Você levanta apressado e dispensa o café da manhã. Tem tanto trabalho pela frente que aquela pausa para um lanchinho às 10 horas passa em branco. O almoço que poderia ser um prato de arroz, feijão, salada e carne foi substituído por um salgado da lanchonete da esquina. As horas passam e a fome até bate lá pelas três, quatro da tarde. Mas surge um compromisso e a fruta ou a fatia de queijo combinada com pão ficou para depois, bem depois. O fim do dia chega e junto com o pôr-do-sol vem uma sensação de fraqueza, o corpo não responde mais ao que precisa ser feito e a cabeça pesa, o raciocínio é lento e a gente não entende o porque.

A resposta é: estômago vazio ninguém para em pé! E se isso vira um hábito pode ser um perigo. Muitos têm mania de ficar sem comer e acreditam que isso não vai trazer problemas. Traz sim. Primeiro: quem fica muito tempo sem sentir o sabor de alimentos saudáveis corre o risco de comer além da conta, de forma compulsiva. E o que isso pode representar? Quilos a mais na balança! O metabolismo trabalha devagar e desse jeito não tem como “queimar” as gordurinhas e a meta de emagrecer pode ser comprometida.

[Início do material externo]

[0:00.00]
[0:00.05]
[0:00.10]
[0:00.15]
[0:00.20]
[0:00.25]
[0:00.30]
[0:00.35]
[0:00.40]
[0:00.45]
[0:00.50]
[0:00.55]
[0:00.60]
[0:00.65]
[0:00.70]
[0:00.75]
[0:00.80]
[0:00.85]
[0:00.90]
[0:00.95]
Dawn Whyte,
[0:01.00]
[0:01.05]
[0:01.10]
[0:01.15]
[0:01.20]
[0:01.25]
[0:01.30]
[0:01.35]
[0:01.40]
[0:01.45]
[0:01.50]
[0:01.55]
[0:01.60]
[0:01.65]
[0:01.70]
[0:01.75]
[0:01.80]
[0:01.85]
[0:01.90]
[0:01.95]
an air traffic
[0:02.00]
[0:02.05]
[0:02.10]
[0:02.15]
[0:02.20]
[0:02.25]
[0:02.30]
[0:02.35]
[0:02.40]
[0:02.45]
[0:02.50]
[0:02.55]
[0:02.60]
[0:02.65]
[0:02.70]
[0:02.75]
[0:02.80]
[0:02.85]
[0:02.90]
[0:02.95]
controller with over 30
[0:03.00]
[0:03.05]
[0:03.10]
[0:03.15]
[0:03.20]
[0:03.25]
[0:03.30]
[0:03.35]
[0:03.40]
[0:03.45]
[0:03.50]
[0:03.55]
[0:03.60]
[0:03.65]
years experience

O jejum prolongado pode ainda diminuir a taxa de açúcar no sangue e do nada bate aquela tontura, o mundo gira e para o desmaio pode ser um pulo! É a hipoglicemia. Daí a importância de seguir a orientação das nutricionistas e se alimentar a cada três horas mesmo que o estômago não grite de fome. Essa atitude permite o bom funcionamento do organismo. A gente ganha energia para trabalhar, se exercitar, espantar o mau-humor e a irritação, fica livre do mau-hálito e o melhor de tudo: fica sempre de bem com a vida!